In many stories, a representative of a technologically advanced society underestimates "primitives" and pays a high price for it. In The High Crusade, aliens who land in medieval England in the expectation of an easy conquest find that they are not immune to swords and arrows. In "The Only Game in Town", a Mongol warrior, while not knowing that the two "magicians" he meets are time travelers from the future, correctly guesses their intentions—and captures them with the help of the "magic" flashlight they had given him in an attempt to impress him. In another time-travel tale, The Shield of Time, a "time policeman" from the 20th century, equipped with information and technologies from much further in the future, is outwitted by a medieval knight and barely escapes with his life. Yet another story, "The Man Who Came Early", features a 20th-century US Army soldier stationed in Iceland who is transported to the 10th century. Although he is full of ideas, his lack of practical knowledge of how to implement them and his total unfamiliarity with the technology and customs of the period leads to his downfall.

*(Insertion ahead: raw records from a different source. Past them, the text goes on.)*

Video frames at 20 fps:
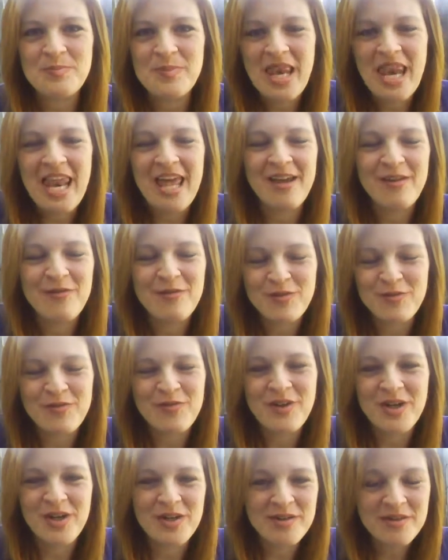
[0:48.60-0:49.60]
life
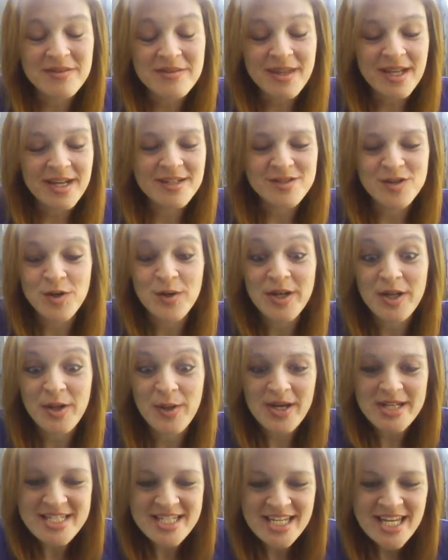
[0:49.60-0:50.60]
that is already
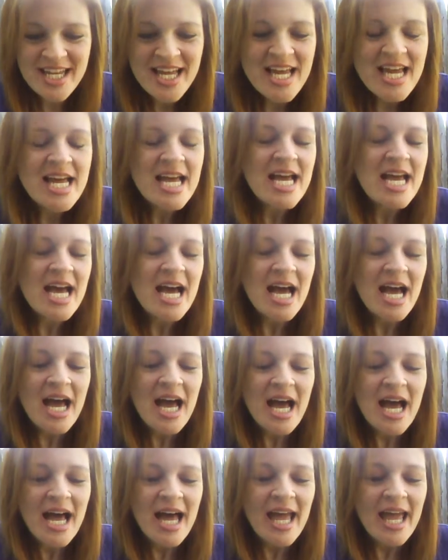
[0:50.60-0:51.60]
crazy.
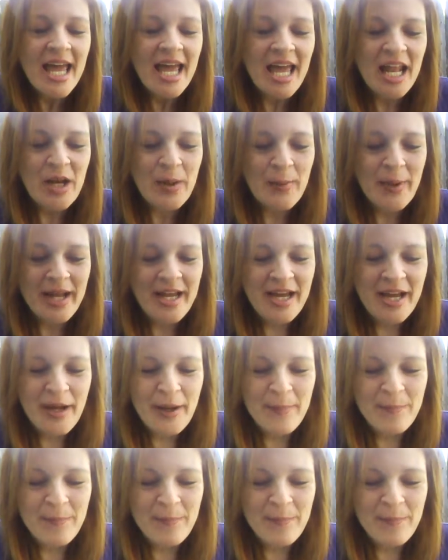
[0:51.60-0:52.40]
Anyway,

Anderson wrote the short essay "Uncleftish Beholding", an introduction to atomic theory, using only Germanic-rooted words. Fitting his love for olden years, that kind of learned writing has been named Ander-Saxon after him.

Tragic conflicts

The story told in The Shield of Time is also an example of a tragic conflict, another common theme in Anderson's writing. The knight tries to do his best in terms of his own society and time, but his actions might bring about a horrible 20th century. Therefore, the Time Patrol protagonists, who like the young knight and wish him well, have no choice but to fight and ultimately kill him.

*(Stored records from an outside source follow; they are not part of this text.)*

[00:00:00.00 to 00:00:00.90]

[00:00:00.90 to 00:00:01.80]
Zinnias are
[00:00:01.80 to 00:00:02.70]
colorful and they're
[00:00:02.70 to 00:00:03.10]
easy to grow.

In The Sorrow of Odin the Goth, a time-travelling anthropologist is assigned to study the culture of an ancient Gothic tribe by regular visits every few decades. Gradually, he is drawn into close involvement and feels protective towards the Goths. The Goths identify him as the god Odin/Wodan. He finds that he must cruelly betray his beloved Goths since a ballad says that Odin did so; failure to fulfill his prescribed role might change history and bring the whole of the actual 20th century crashing down. In the final scene, he cries out in anguish: "Not even the gods can defy the Norns!", giving a new twist to that central aspect of the Norse religion.

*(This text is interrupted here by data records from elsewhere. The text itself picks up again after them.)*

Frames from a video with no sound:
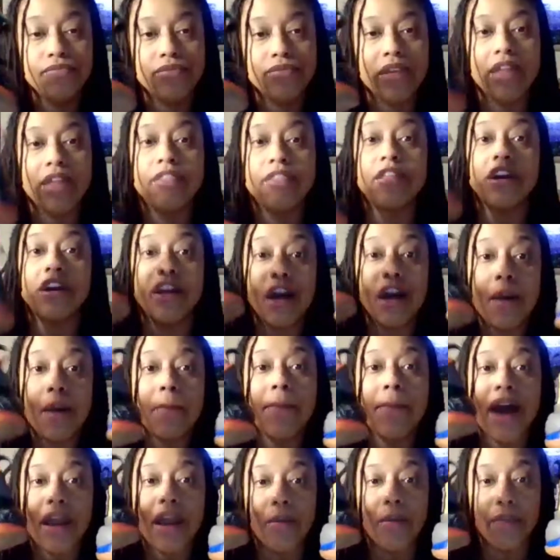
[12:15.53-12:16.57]
The
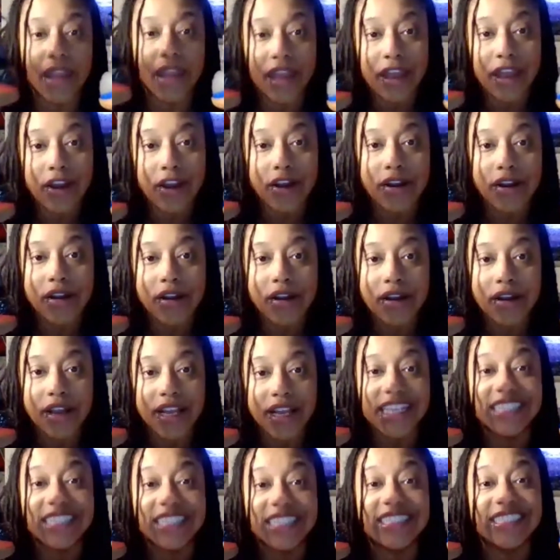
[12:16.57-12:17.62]
gum bottom here
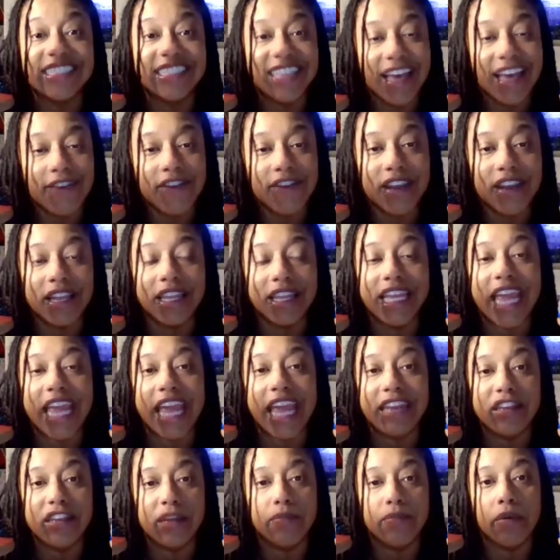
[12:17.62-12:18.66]
is definitely
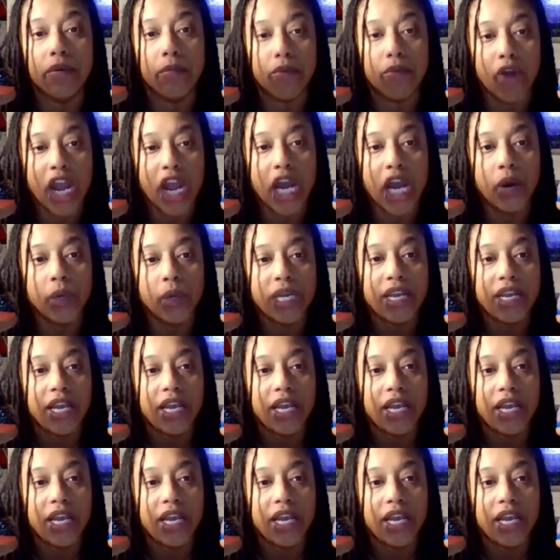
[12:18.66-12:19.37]
a deeper brown.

In "The Pirate", the hero is duty-bound to deny a band of people from societies blighted by poverty the chance for a new start on a new planet since their settling the planet would eradicate the remnants of the artistic and articulate beings who lived there earlier. A similar theme but with much higher stakes appears in "Sister Planet": although terraforming Venus would provide new hope to starving people on the overcrowded Earth, it would exterminate Venus's just-discovered intelligent race, and the hero can avert that genocide only by murdering his best friends.
In "Delenda Est" the stakes are the highest imaginable. Time-travelling outlaws have created a new 20th century that is "not better or worse, just completely different". The hero can fight the outlaws and restore his familiar history but only at the price of totally destroying the vast world that has taken its place. "Risking your neck in order to negate a world full of people like yourself" is how the hero describes what he eventually undertakes.

Awards and honors

's story "Waterspider" features Poul Anderson as one of the main characters.
In the opening of S.M. Stirling's novel In the Courts of the Crimson Kings, a group of science fiction authors, including Poul Anderson, watch first contact with the book's Martians while attending an SF convention. Anderson supplies the beer.